Reports of German Nuclear Pledge Denied

Oliver Meier

Contrary to widespread reports, the German government has not made a commitment to its fellow NATO members to modernize its nuclear-capable Tornado aircraft, German and NATO officials said in interviews last month.

In a Sept. 5 article, the Berliner Zeitung newspaper reported that, at the May NATO summit in Chicago, Germany had reneged on its pledge to push for withdrawal of U.S. nuclear weapons from Germany and committed to spending 250 million euros to keep the nuclear-capable Tornado flying until at least 2024. Other German media outlets picked up the story, leading to allegations that Berlin is no longer advocating withdrawal of U.S. bombs from Germany, as promised by the government in 2009.

In interviews, however, the officials said that because there is no official estimate of the costs of keeping the Tornado in service beyond 2020, no such contribution could be pledged.

In a Sept. 10 interview, a senior NATO official dismissed the reported numbers as “nonsense.” He said that “only the text” of the Deterrence and Defense Posture Review report was discussed at the summit, but not details such as the Tornado’s retirement date or life extension program costs. The report was adopted in Chicago to define NATO’s new mix of conventional, nuclear, and missile defense forces.

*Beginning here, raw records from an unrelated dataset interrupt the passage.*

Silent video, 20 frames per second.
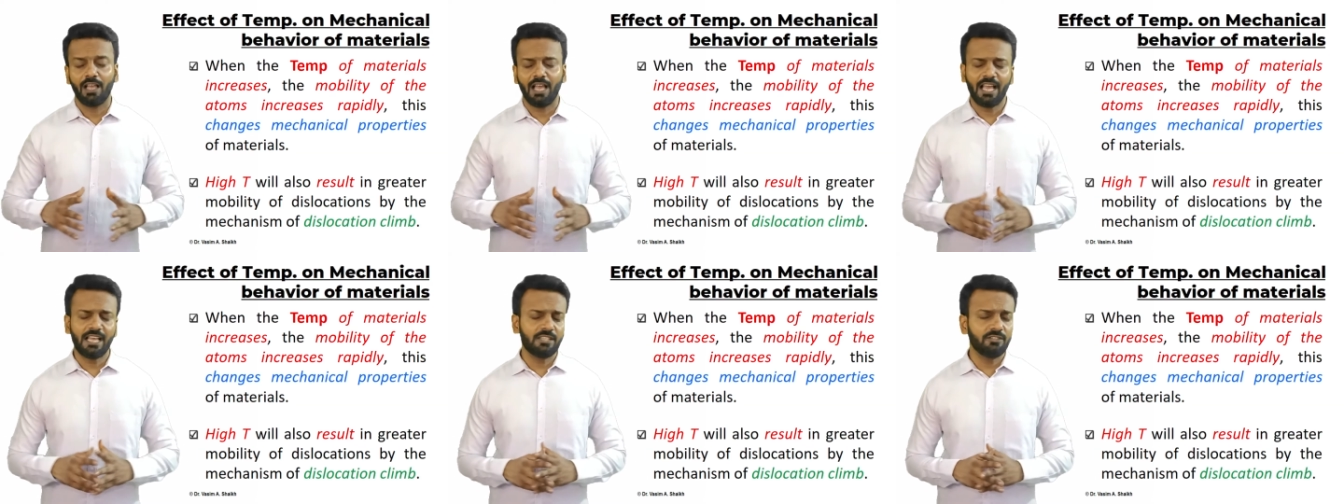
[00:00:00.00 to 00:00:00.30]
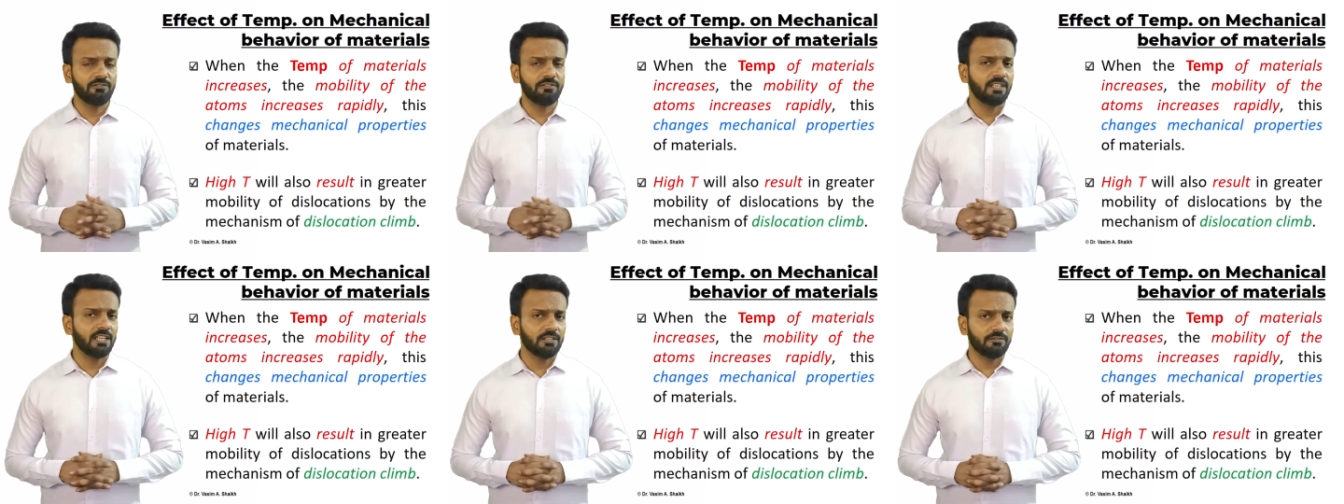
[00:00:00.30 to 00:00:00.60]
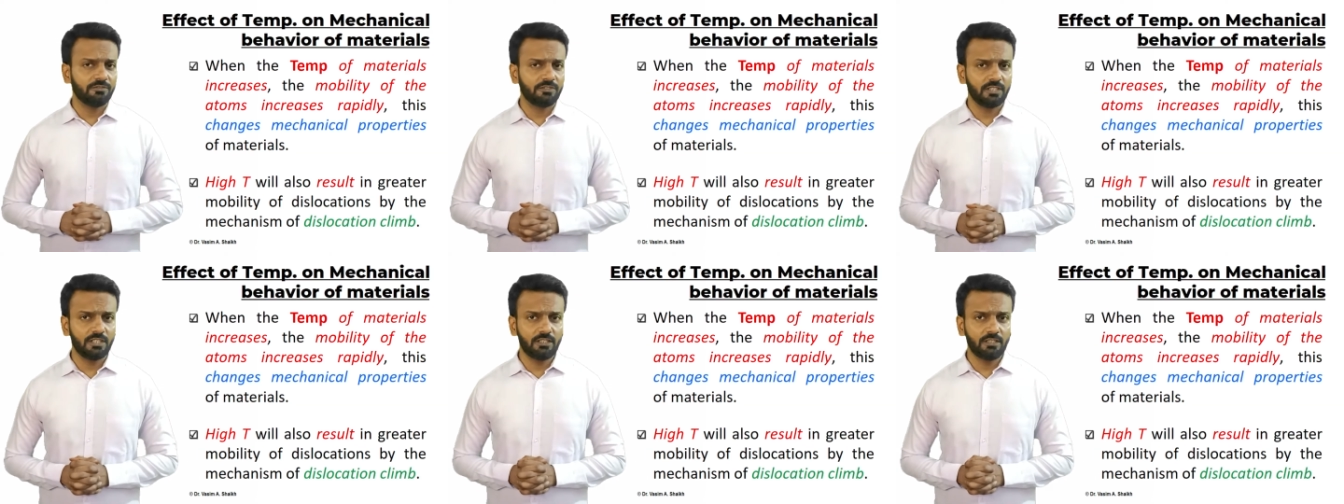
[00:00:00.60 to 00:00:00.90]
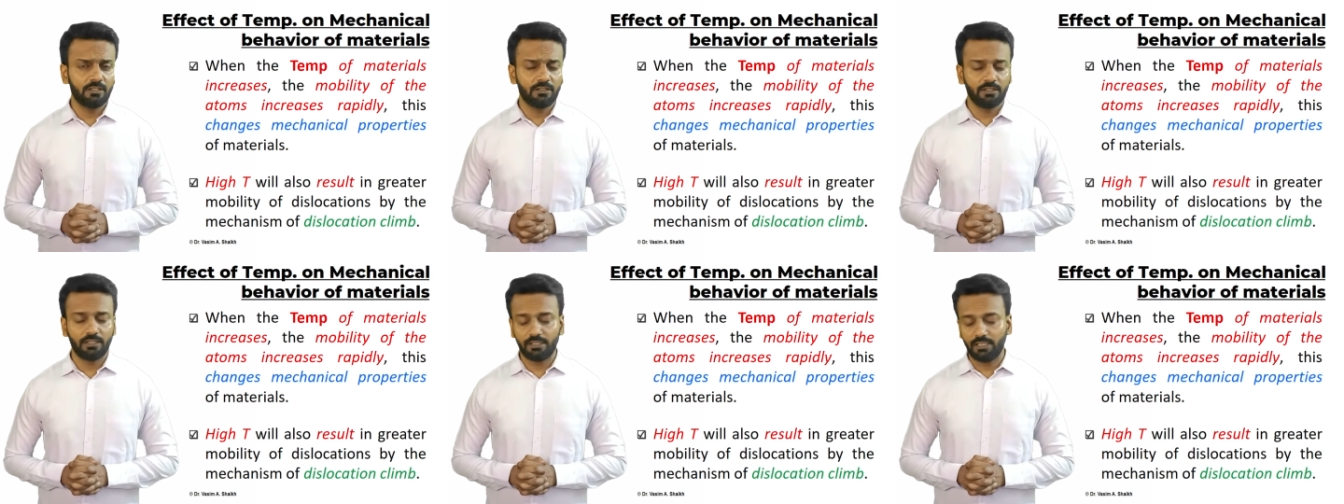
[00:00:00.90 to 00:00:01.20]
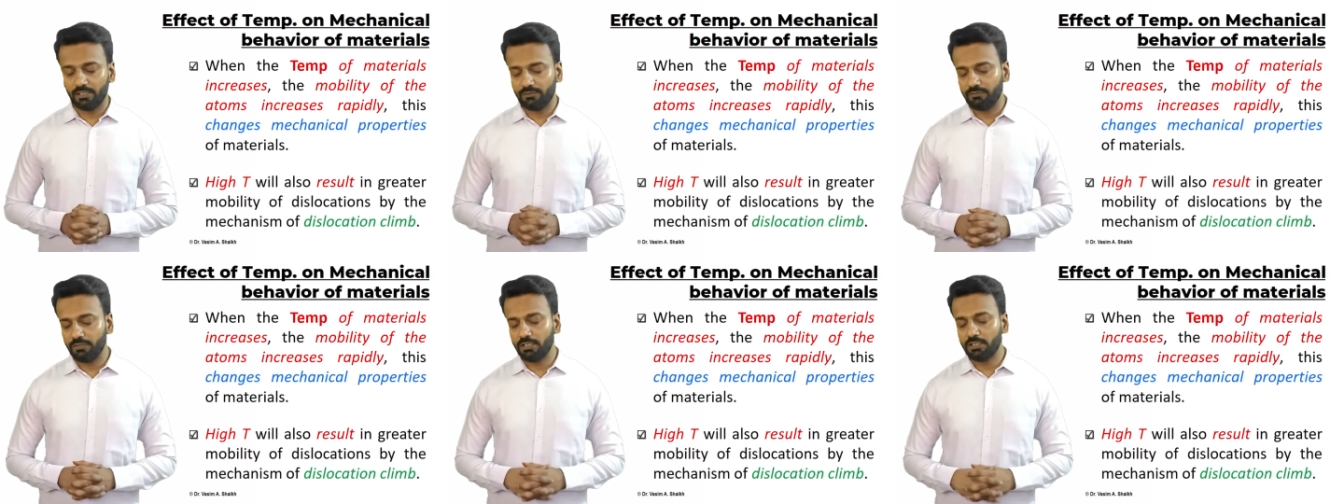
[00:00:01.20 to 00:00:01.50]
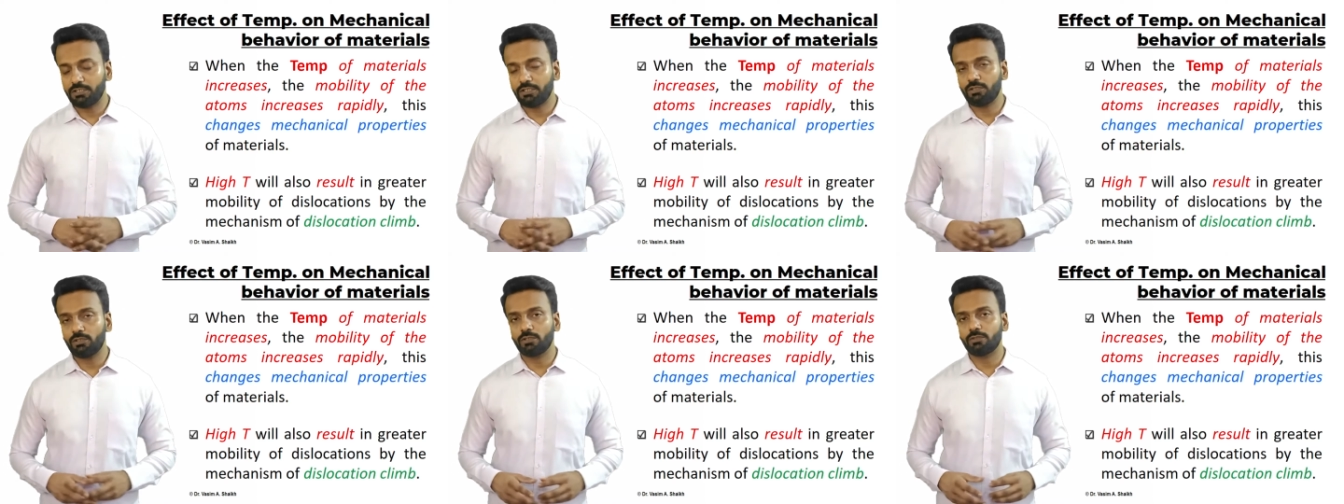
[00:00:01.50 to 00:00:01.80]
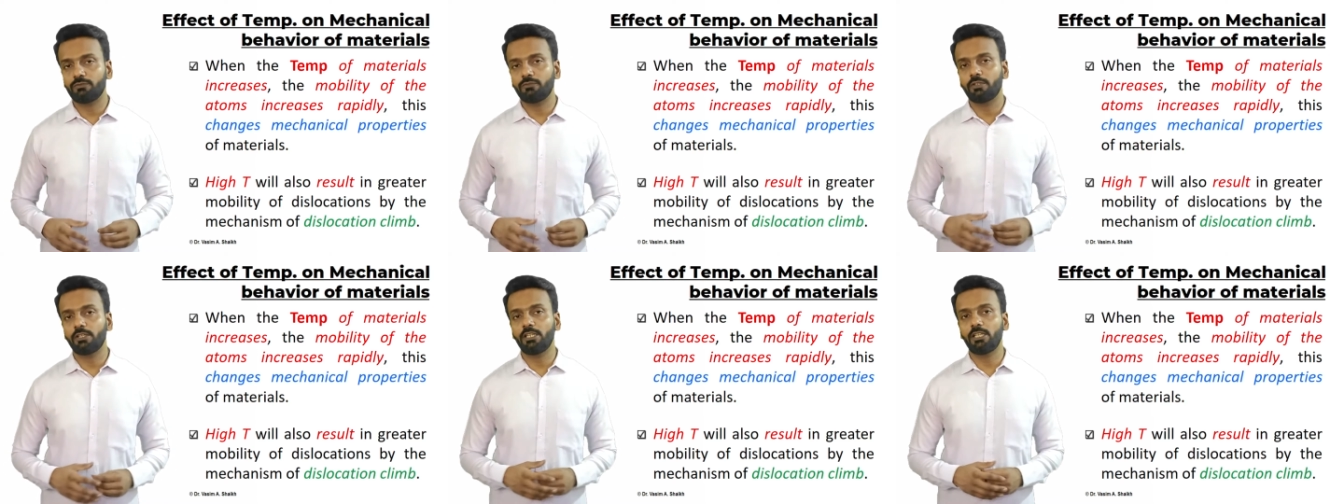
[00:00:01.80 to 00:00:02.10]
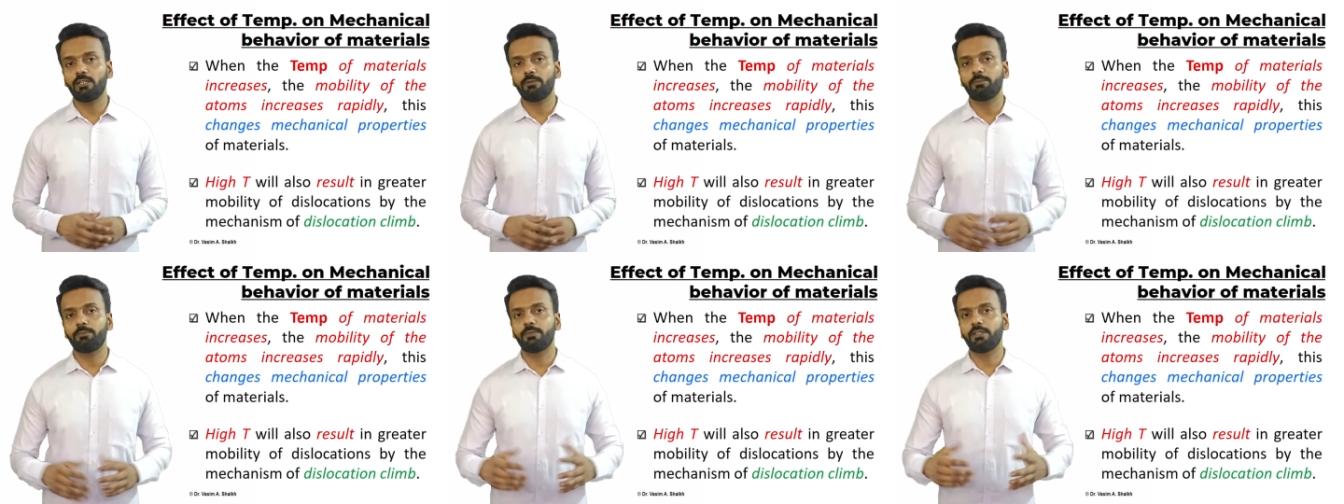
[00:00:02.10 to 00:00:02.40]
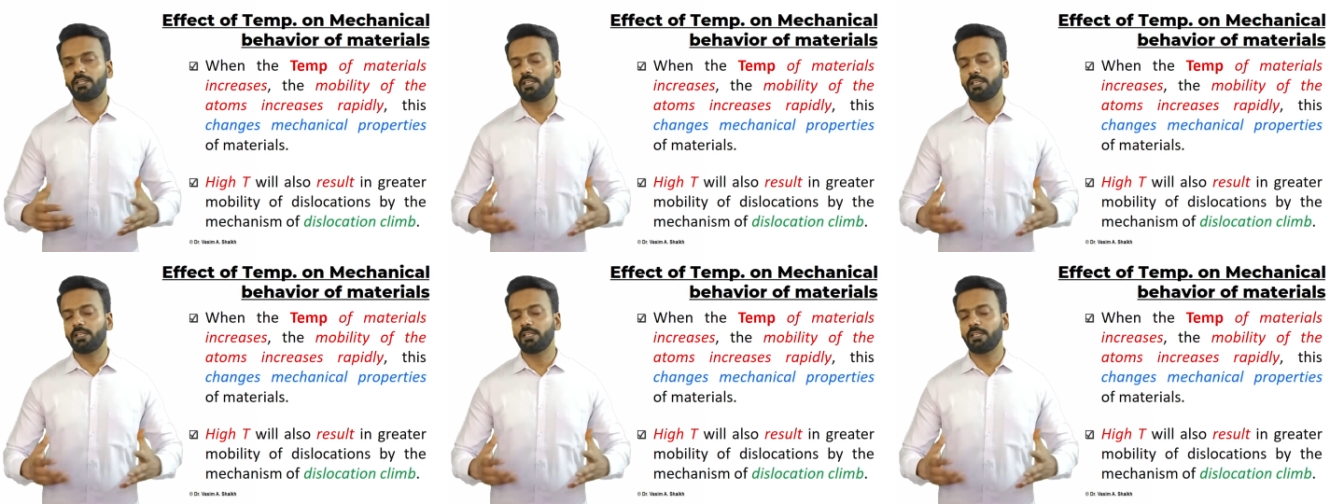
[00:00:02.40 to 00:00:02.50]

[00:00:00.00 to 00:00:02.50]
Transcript: As we have seen in the definition of creep,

A senior German official confirmed that Berlin made no promises at the May summit on a specific date until which German nuclear-capable aircraft would be kept in service and that the government did not commit to spending a specific amount on keeping the Tornado flying. “On these particular issues, the German government entered no new commitments beyond those contained in the [posture review] report,” the official said.

The German government, like other members of NATO, agreed in the report to “ensure that all components of NATO’s nuclear deterrent remain safe, secure, and effective for as long as NATO remains a nuclear alliance.” This seemingly open-ended commitment to maintaining nuclear sharing appears to be at odds with the goal of all parties in the German parliament to work toward withdrawal of U.S. nuclear weapons from Europe and with the anti-nuclear mood of the population. Reacting to the article, opposition Social Democrats have pledged to put the issue of Germany’s role in nuclear sharing on the parliamentary agenda this fall.

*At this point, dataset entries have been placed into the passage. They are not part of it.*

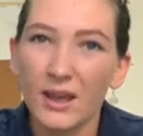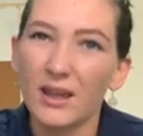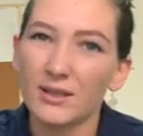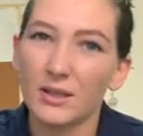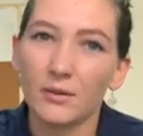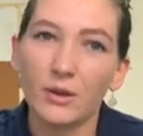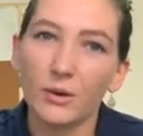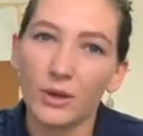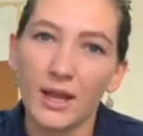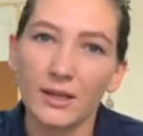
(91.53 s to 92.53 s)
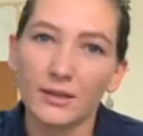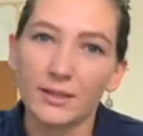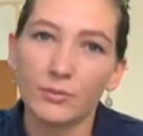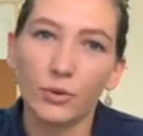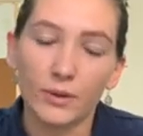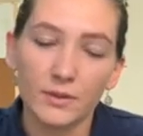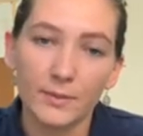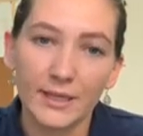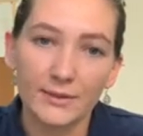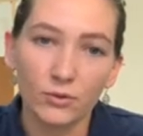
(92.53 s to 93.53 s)
so that we create a supportive
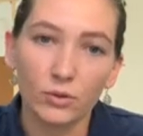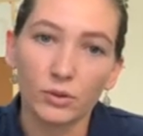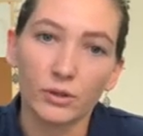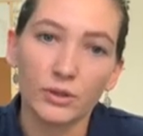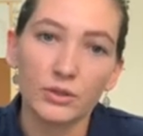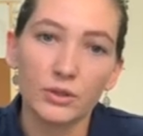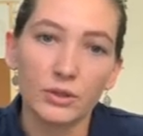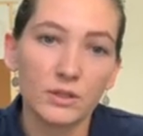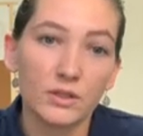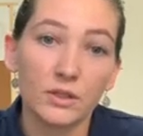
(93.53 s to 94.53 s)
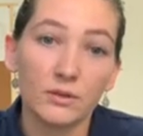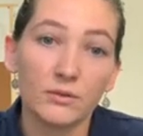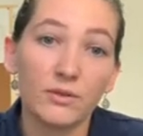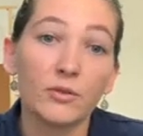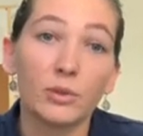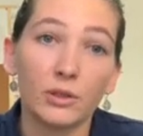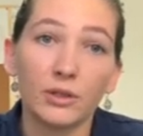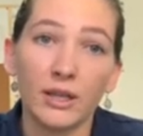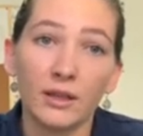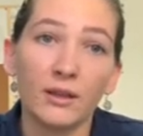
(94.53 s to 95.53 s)
space for all of those students to feel
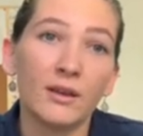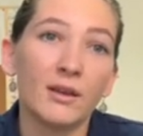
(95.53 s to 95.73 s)
belonging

Under nuclear sharing arrangements, the United States still deploys an estimated 180 to 200 tactical nuclear weapons in Belgium, Germany, Italy, the Netherlands, and Turkey. Büchel Air Base in Germany probably hosts 10 to 20 of these weapons. Some of the B61 gravity bombs deployed in Europe would be delivered by host-country aircraft in times of war.

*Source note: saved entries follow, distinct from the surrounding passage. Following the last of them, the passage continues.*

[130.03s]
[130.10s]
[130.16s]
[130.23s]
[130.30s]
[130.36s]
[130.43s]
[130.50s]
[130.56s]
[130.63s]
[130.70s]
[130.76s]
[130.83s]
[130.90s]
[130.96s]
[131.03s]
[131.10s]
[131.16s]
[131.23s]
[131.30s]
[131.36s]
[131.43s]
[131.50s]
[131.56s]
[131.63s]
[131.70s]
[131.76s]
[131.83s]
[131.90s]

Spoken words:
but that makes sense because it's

The German government repeatedly has stated that it intends to keep nuclear-capable Tornado aircraft in service at least until 2020, but has so far refused to give a specific date when the planes will be phased out. The successor aircraft, called the Eurofighter, is not nuclear capable; and the government, in a Feb. 29 response to questions from Parliament, said it “has not examined the suitability of the Eurofighter/Typhoon as a nuclear weapons delivery system.”

The German Foreign Office reacted to the news reports by stating that Foreign Minister Guido Westerwelle and the rest of the government “continue to work towards a reduction and withdrawal of substrategic weapons in Germany.”

It appears that the report in the Berliner Zeitung was based on an article by Karl-Heinz Kamp in the September/October issue of the German journal Internationale Politik. Kamp, who teaches at the NATO Defense College in Rome, argues in the journal that it would cost Germany 250 million euros to keep the Tornado flying in its nuclear role until 2024. The Berliner Zeitung article quotes Kamp and uses the same figures that he does, but does not indicate if its figures came from him.

 

This story is adapted from an article by Oliver Meier on Arms Control Now, the blog of the Arms Control Association.